2000 was also the year I actually started making a decent living. So I ended up buying a lot of music. The following year would be a different story.
- Smashing Pumpkins, MACHINA/The Machine of God Closest thing to Gish the latter-day band reached.
- Sade, Lovers Rock Finally a Sade album with no fillers. Oddly enough, it’s also the Sade album with no singles either.
- PJ Harvey, Stories from the City, Stories from the Sea One of her less obtuse moments.
- Gidon Kremer, Silencio No collection should be without a recording of Arvö Pärt’s Tabula Rasa.
- OBLIVION DUST, Butterfly Head The last hurrah.
- L’Arc~en~Ciel, REAL The peak. A prolonged break that followed would do the band no favors creatively.
- Bonnie Pink, Let Go I’m not fond of the opening two tracks, but the rest of the album is quite good.
- MISSILE GIRL SCOOT, Fiesta! No needs gifts of a reason!
- m-flo, Planet Shining Lisa, Taku and Verbal had a real chemistry.
- Dry & Heavy, Full Contact These dub roots, they are strong.
- Juanes, Fíate Bien Yes, I was still exploring Latin rock at this point.

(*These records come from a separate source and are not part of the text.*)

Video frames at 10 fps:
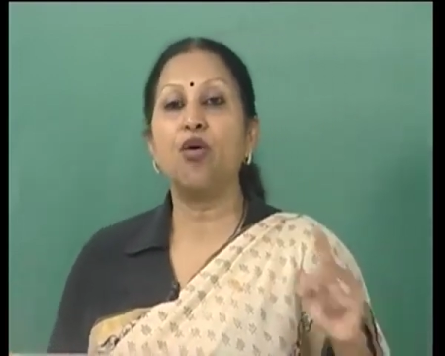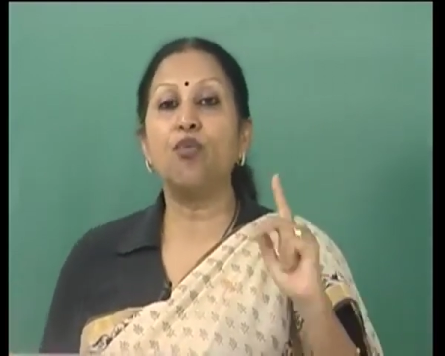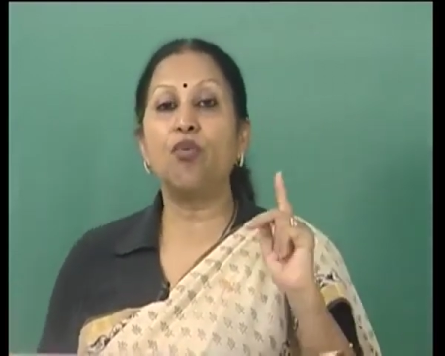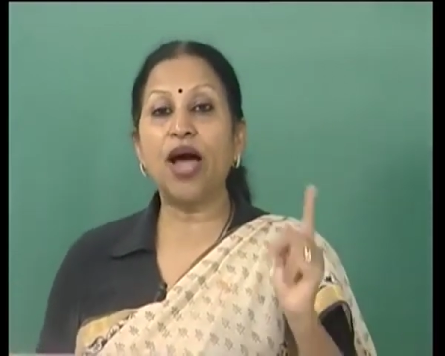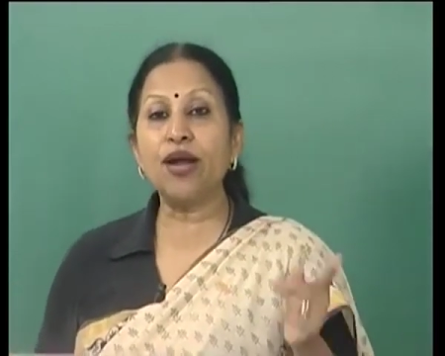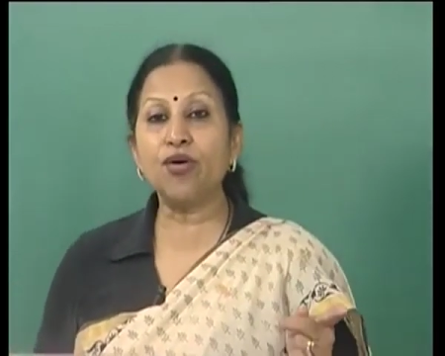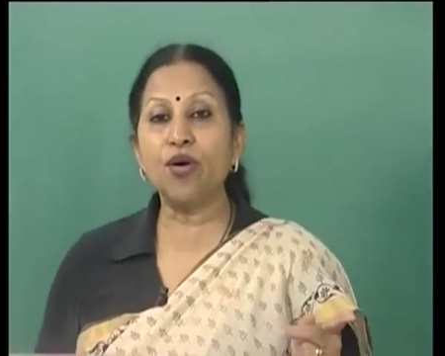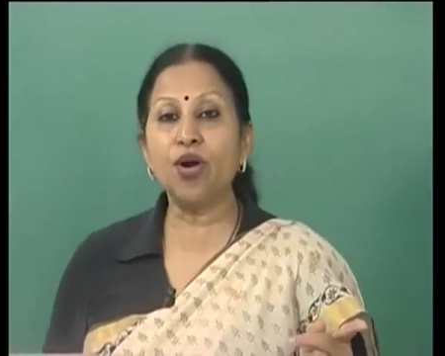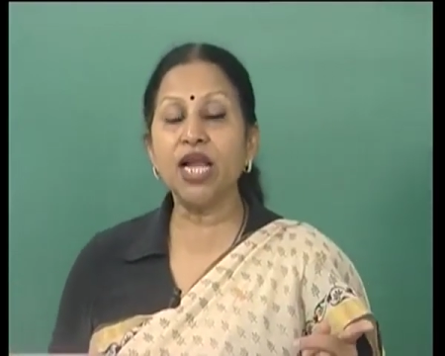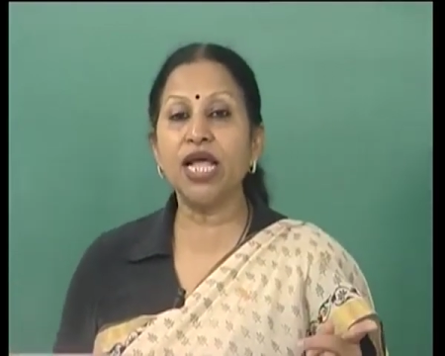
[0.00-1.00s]
One
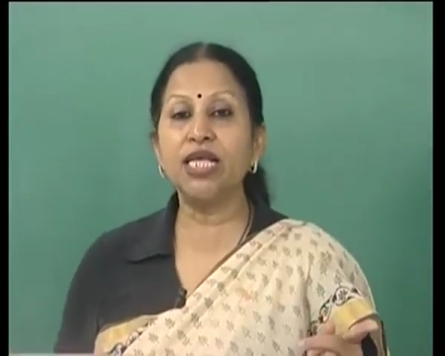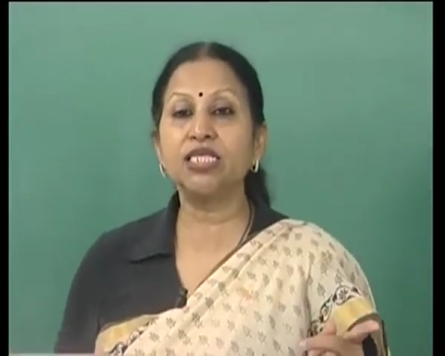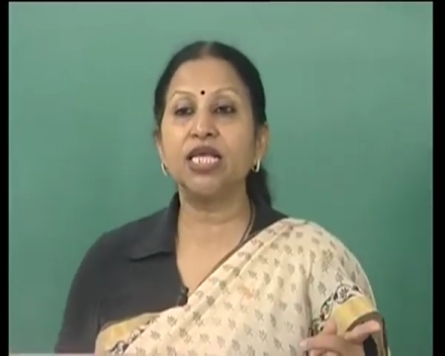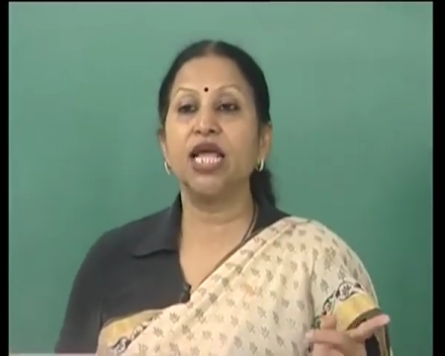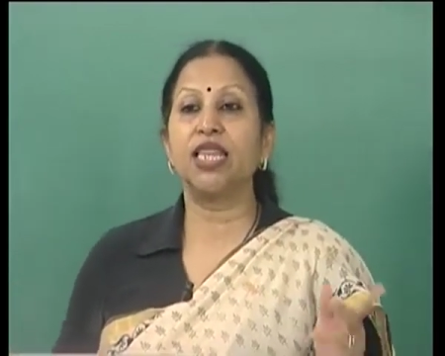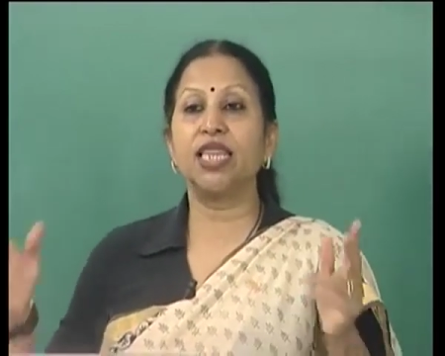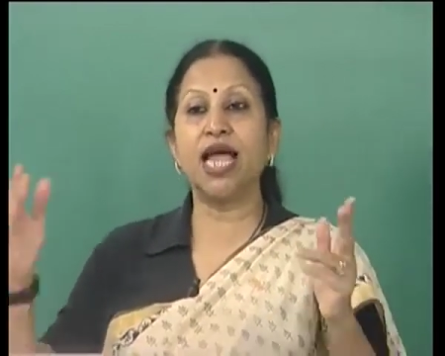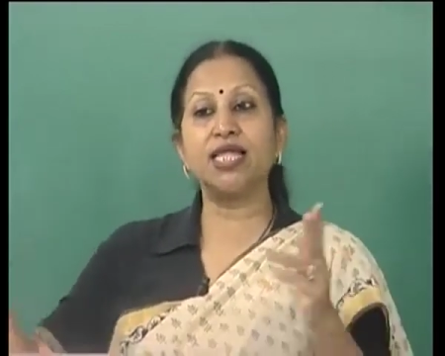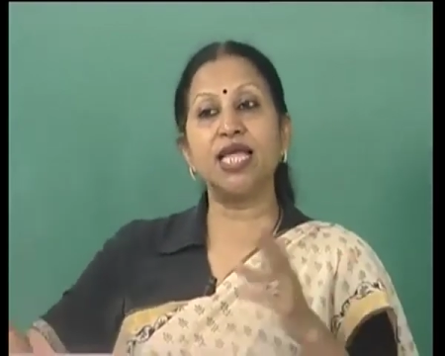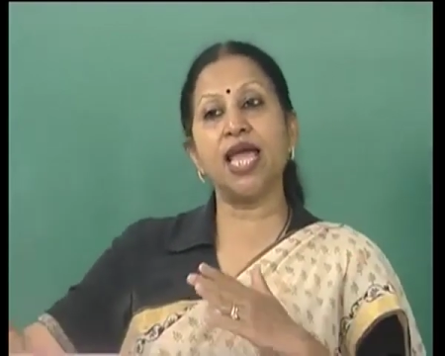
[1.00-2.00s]
role is
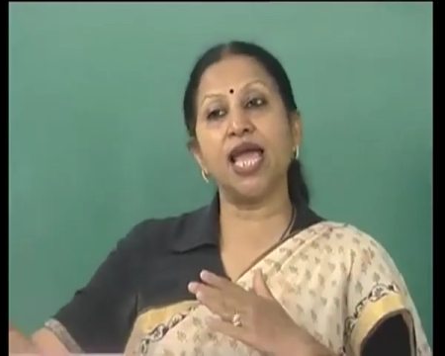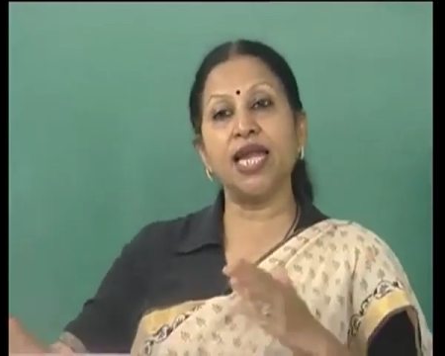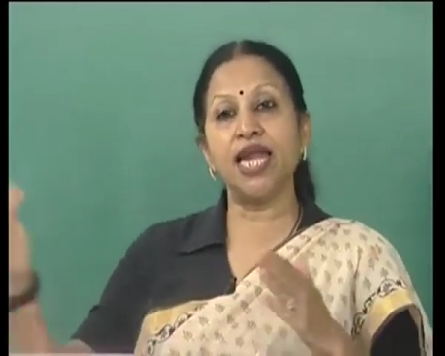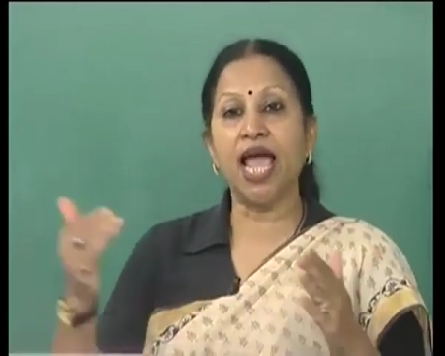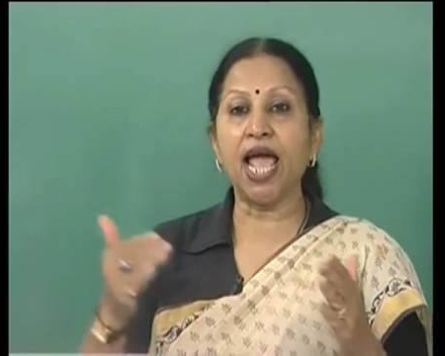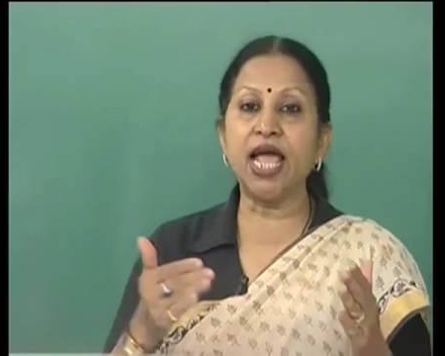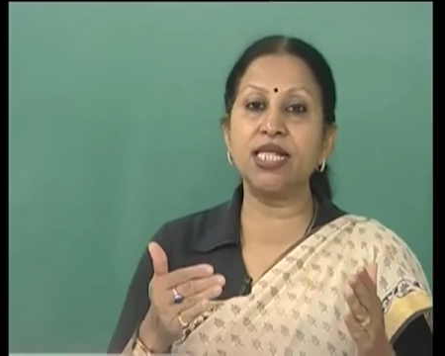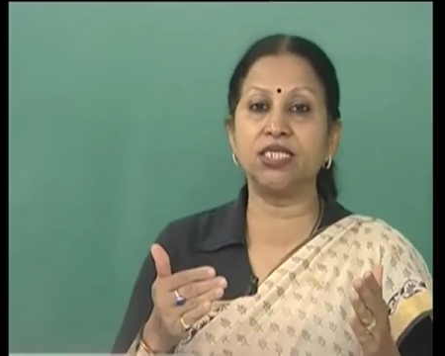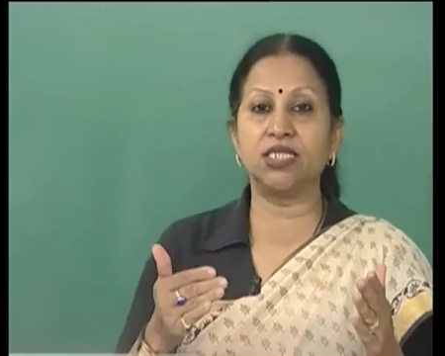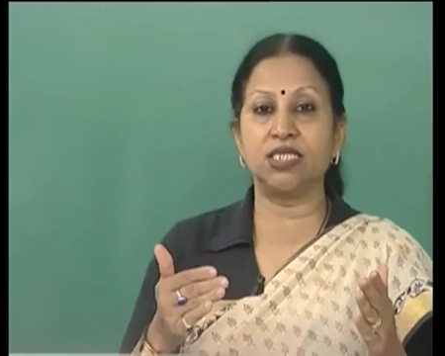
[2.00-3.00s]
that they
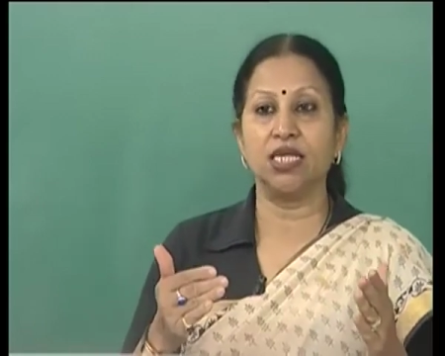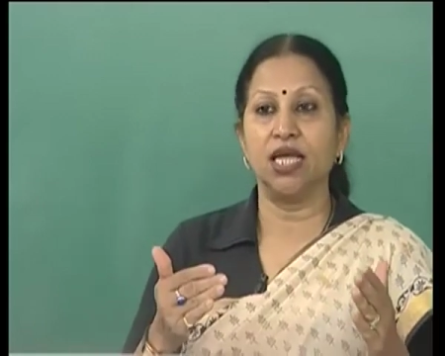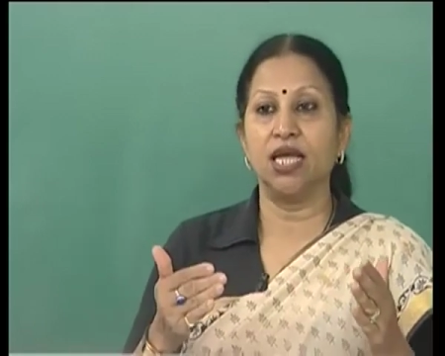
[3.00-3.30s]
enhance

- La Ley, Uno Even Latin Rock that attempted to sound like Duran Duran.
- Sinéad O’Connor, Faith and Courage It’s not a bad album, but it’s not The Lion and the Cobra either.
- Soundtrack, High Fidelity In some ways a sequel to Grosse Pointe Blank.
- BBMak, Sooner or Later Boy band with guitars. Better BBMak than, say, LFO.